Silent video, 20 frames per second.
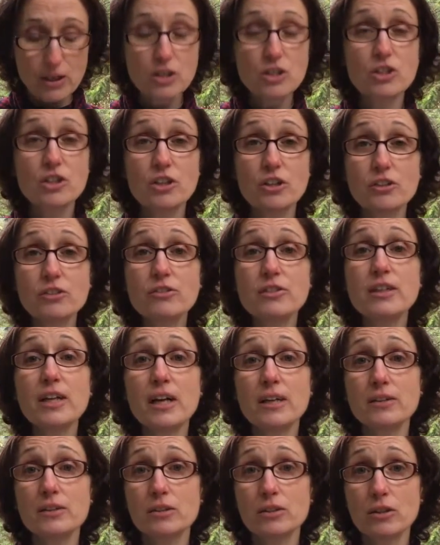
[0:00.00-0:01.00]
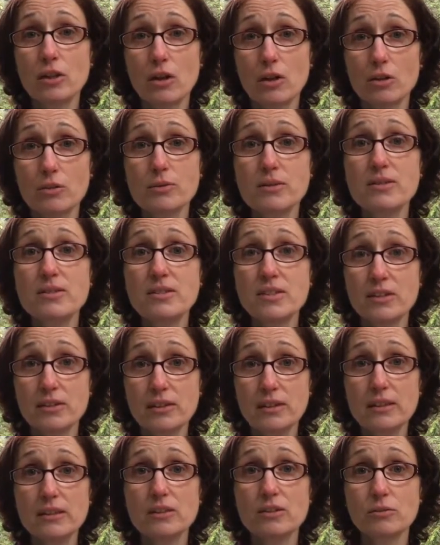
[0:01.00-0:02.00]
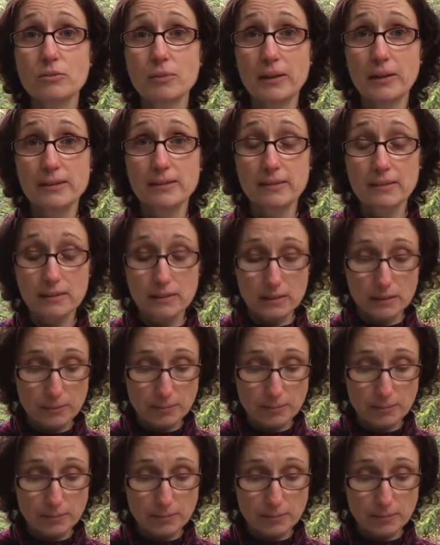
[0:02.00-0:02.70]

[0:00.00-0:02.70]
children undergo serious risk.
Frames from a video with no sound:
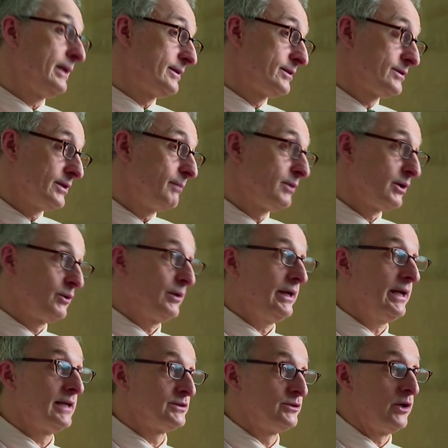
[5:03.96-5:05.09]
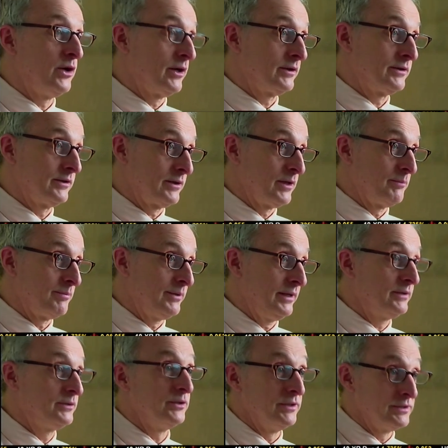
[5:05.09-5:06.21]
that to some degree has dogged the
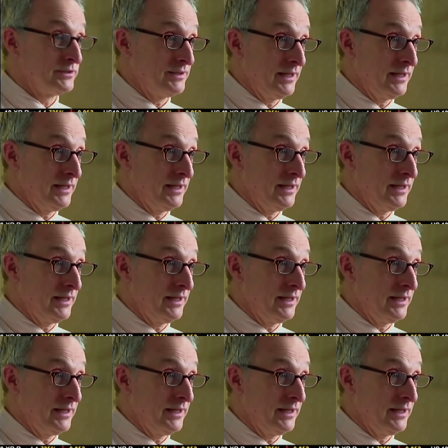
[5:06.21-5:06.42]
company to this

══════

**TASK DESCRIPTION**: Leave every picture out and retype exactly the lines of the records above from the one holding "[0:01.00-0:02.00]" through the last, both ends included and nothing besides.

**SOLUTION BELOW**:
[0:01.00-0:02.00]
[0:02.00-0:02.70]

[0:00.00-0:02.70]
children undergo serious risk.
Frames from a video with no sound:
[5:03.96-5:05.09]
[5:05.09-5:06.21]
that to some degree has dogged the
[5:06.21-5:06.42]
company to this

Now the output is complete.